Kubernetes disk pressure error occurs when a node runs critically low on disk space or inodes, prompting the kubelet to evict pods or halt new scheduling. In fact, 93% of organizations now run Kubernetes in production, making disk and resource management a critical reliability concern. When nodes hit DiskPressure, workloads are rescheduled, deployments fail, and performance across the cluster can quickly degrade.
CubeAPM helps teams detect and prevent Kubernetes disk pressure error before it impacts workloads by continuously tracking filesystem metrics. It correlates these with eviction events, highlights pods or images consuming excessive space, and triggers anomaly alerts — ensuring storage health, predictable performance, and full visibility across Kubernetes clusters.
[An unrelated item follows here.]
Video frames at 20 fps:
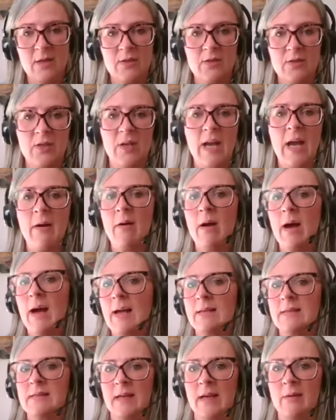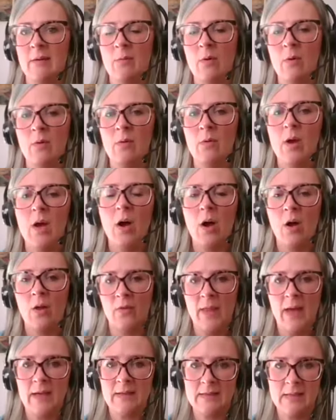So now I say, well,
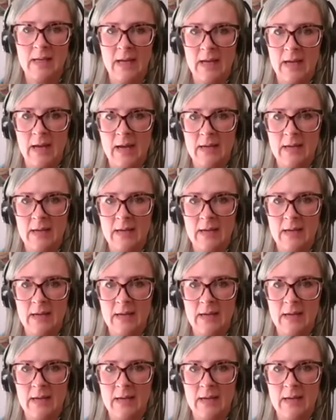on that day,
In this guide, we’ll explain what the Kubernetes DiskPressure error means, why it happens, how to fix it, and how to monitor and alert on it effectively using CubeAPM.
Table of Contents
ToggleWhat is Kubernetes Disk Pressure Error
The condition in Kubernetes signals that a node is running out of available disk resources. It’s one of the core node conditions (MemoryPressure, PIDPressure, DiskPressure, NetworkUnavailable, Ready) that the kubelet reports to the control plane to describe node health. When disk usage crosses predefined eviction thresholds — typically set under evictionHard or evictionSoft in the kubelet configuration — the kubelet marks the node as DiskPressure=True.
This alert means the kubelet can no longer guarantee storage for running containers or system processes. Kubernetes reacts by evicting low-priority pods, pausing new scheduling on the node, and freeing disk space to recover stability. While this helps protect the node, it often disrupts workloads unexpectedly — especially when the underlying cause is image bloat, uncollected logs, or persistent volume growth that goes unnoticed.
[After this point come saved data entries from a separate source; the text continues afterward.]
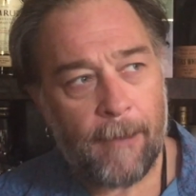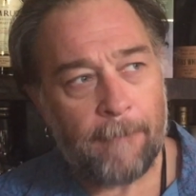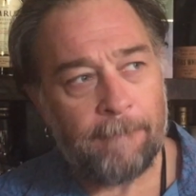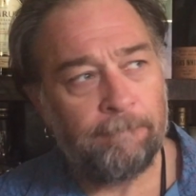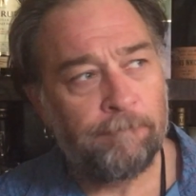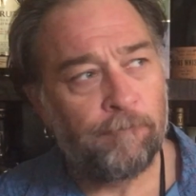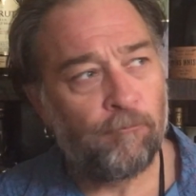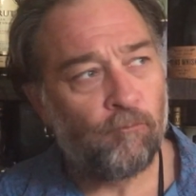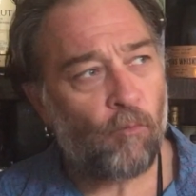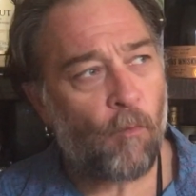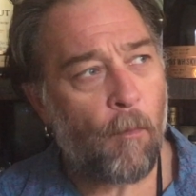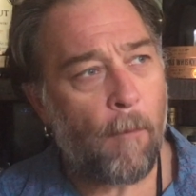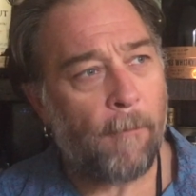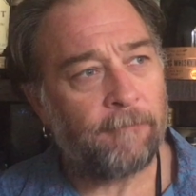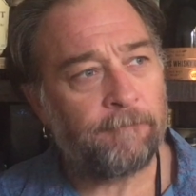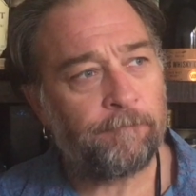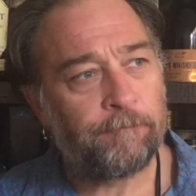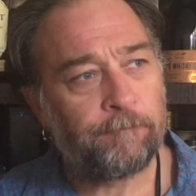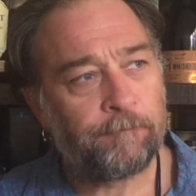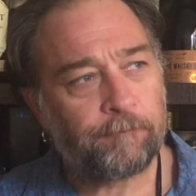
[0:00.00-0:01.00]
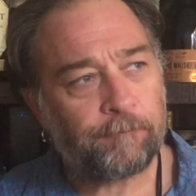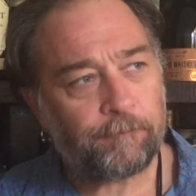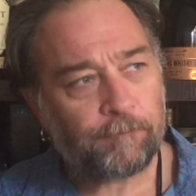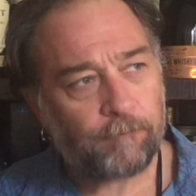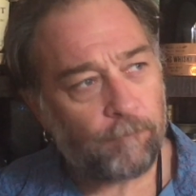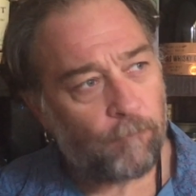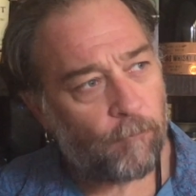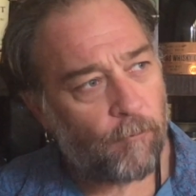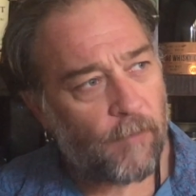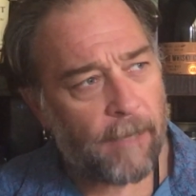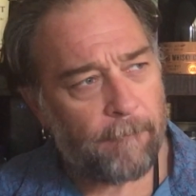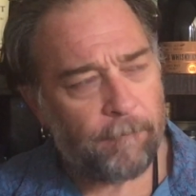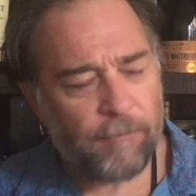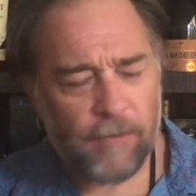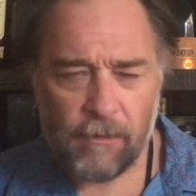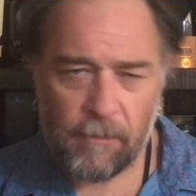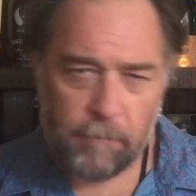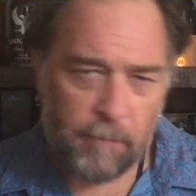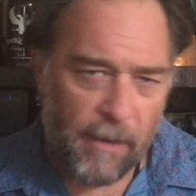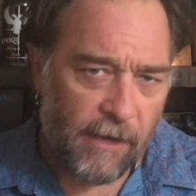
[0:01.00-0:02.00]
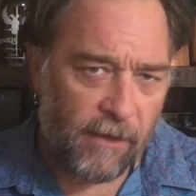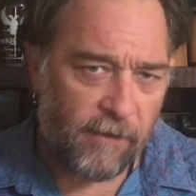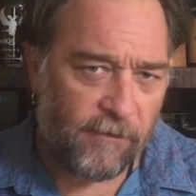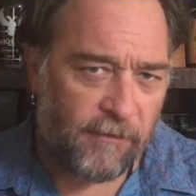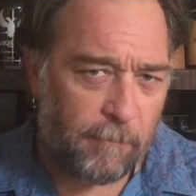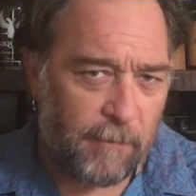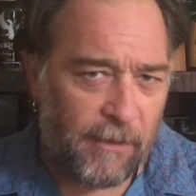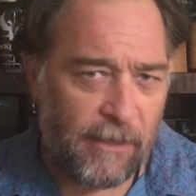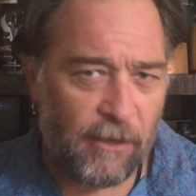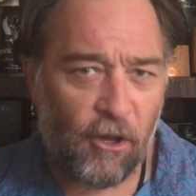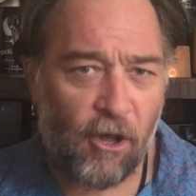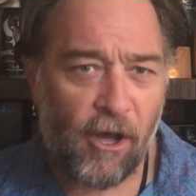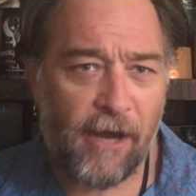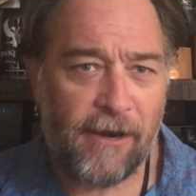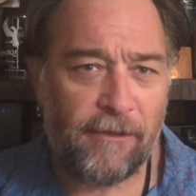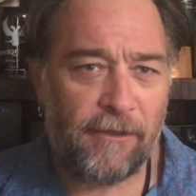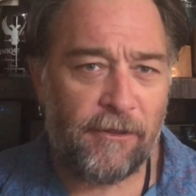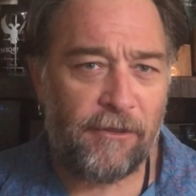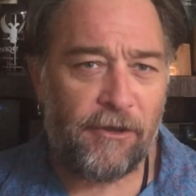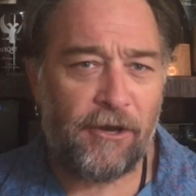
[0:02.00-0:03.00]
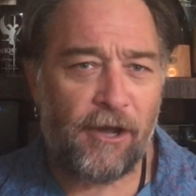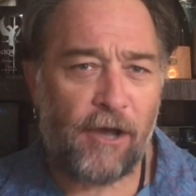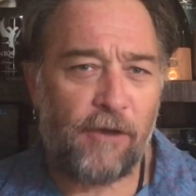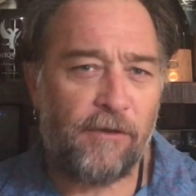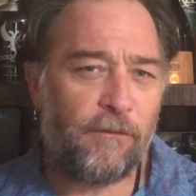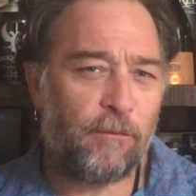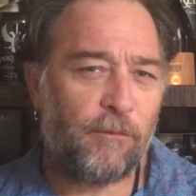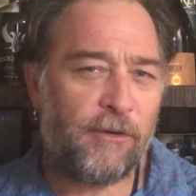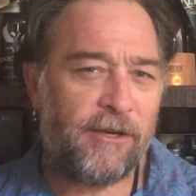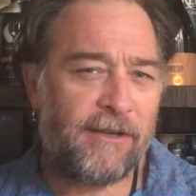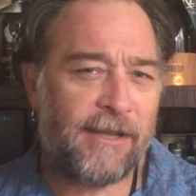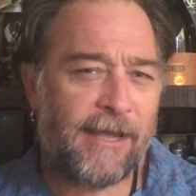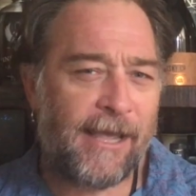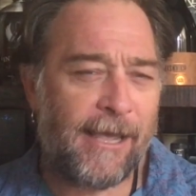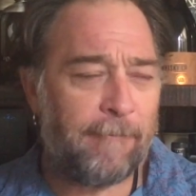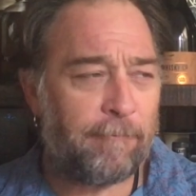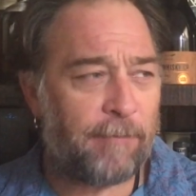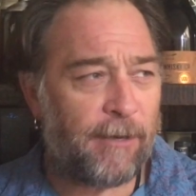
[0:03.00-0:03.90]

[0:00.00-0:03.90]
The palate's a bit lighter than the nose would indicate,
In short, the DiskPressure error is Kubernetes’ self-protection mechanism: it prevents total node failure by evicting pods when disk space becomes dangerously low, but it can also create cascading issues if teams lack visibility into what’s consuming the storage.
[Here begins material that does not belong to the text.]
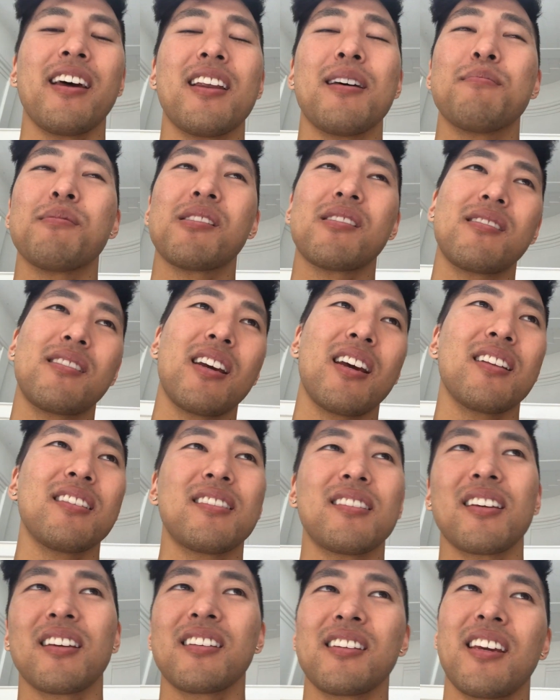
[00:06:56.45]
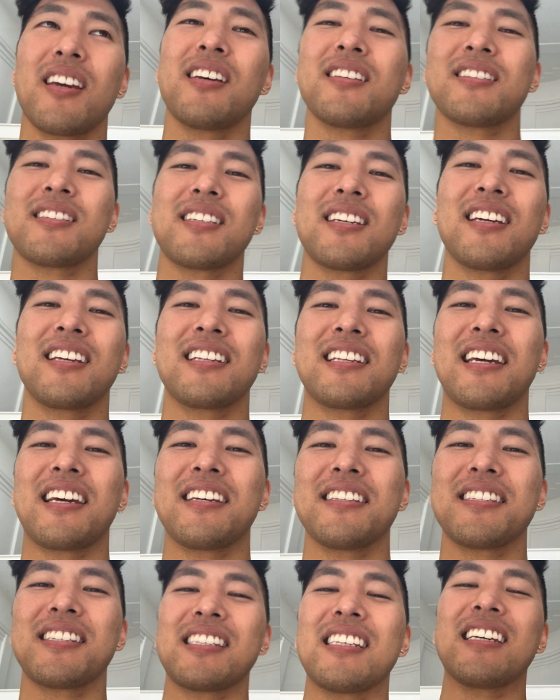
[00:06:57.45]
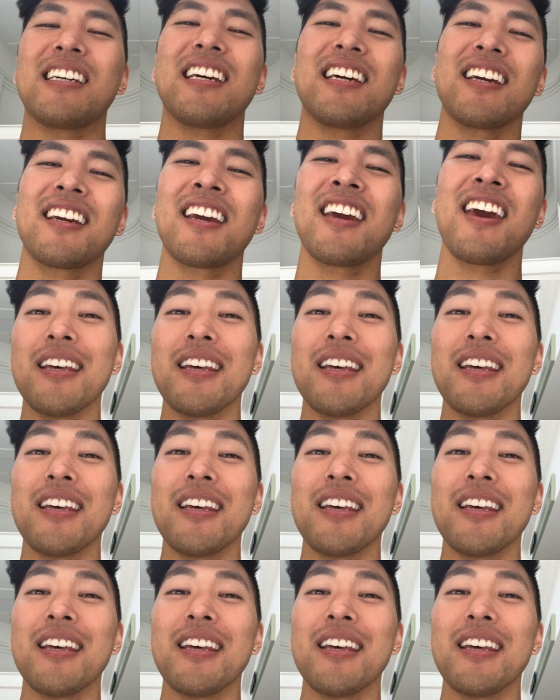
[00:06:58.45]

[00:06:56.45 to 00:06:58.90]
And I'm just dancing, dancing, dancing.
Key Characteristics of kubernetes disk pressure error:
- Triggered when nodefs or imagefs crosses eviction thresholds
- Node status changes to DiskPressure=True under kubectl describe node
- The kubelet evicts low-priority pods and pauses new scheduling
- Often caused by log bloat, orphaned images, or temporary volume overflow
- Can affect StatefulSets, CI/CD jobs, and nodes running high I/O workloads
Why Kubernetes Disk Pressure Error Happens
Kubernetes disk pressure error typically appears when the kubelet detects insufficient free space on either the node filesystem (nodefs) or the container image filesystem (imagefs). Below are the most common causes behind it.
1. Excessive Container Logs
Large application logs stored under /var/lib/docker/containers can quickly consume node storage, especially when log rotation isn’t configured. This is one of the leading triggers for DiskPressure alerts in long-running workloads.
Quick check:
du -sh /var/lib/docker/containers/* | sort -h
If you see one or more log directories exceeding several gigabytes, enable log rotation or redirect logs to a centralized backend.
2. Unused or Orphaned Images
Old images left on the node after deployments, failed pulls, or rollbacks accumulate over time. The kubelet might not automatically clean them if disk thresholds aren’t reached yet, leading to gradual storage exhaustion.
Quick check:
crictl images | grep <repository>
If you see a large list of outdated or untagged images, run crictl image prune or docker system prune -a to reclaim space safely.
3. Temporary Volume Growth (emptyDir and Cache Directories)
Temporary directories used by emptyDir volumes or app-level caching (e.g., npm, Maven, or build artifacts) can silently expand until they consume all available disk space.
Quick check:
kubectl describe pod <pod-name> | grep emptyDir -A5
If you see large emptyDir volumes or temporary mounts without size limits, adjust manifests or move cache data to external storage.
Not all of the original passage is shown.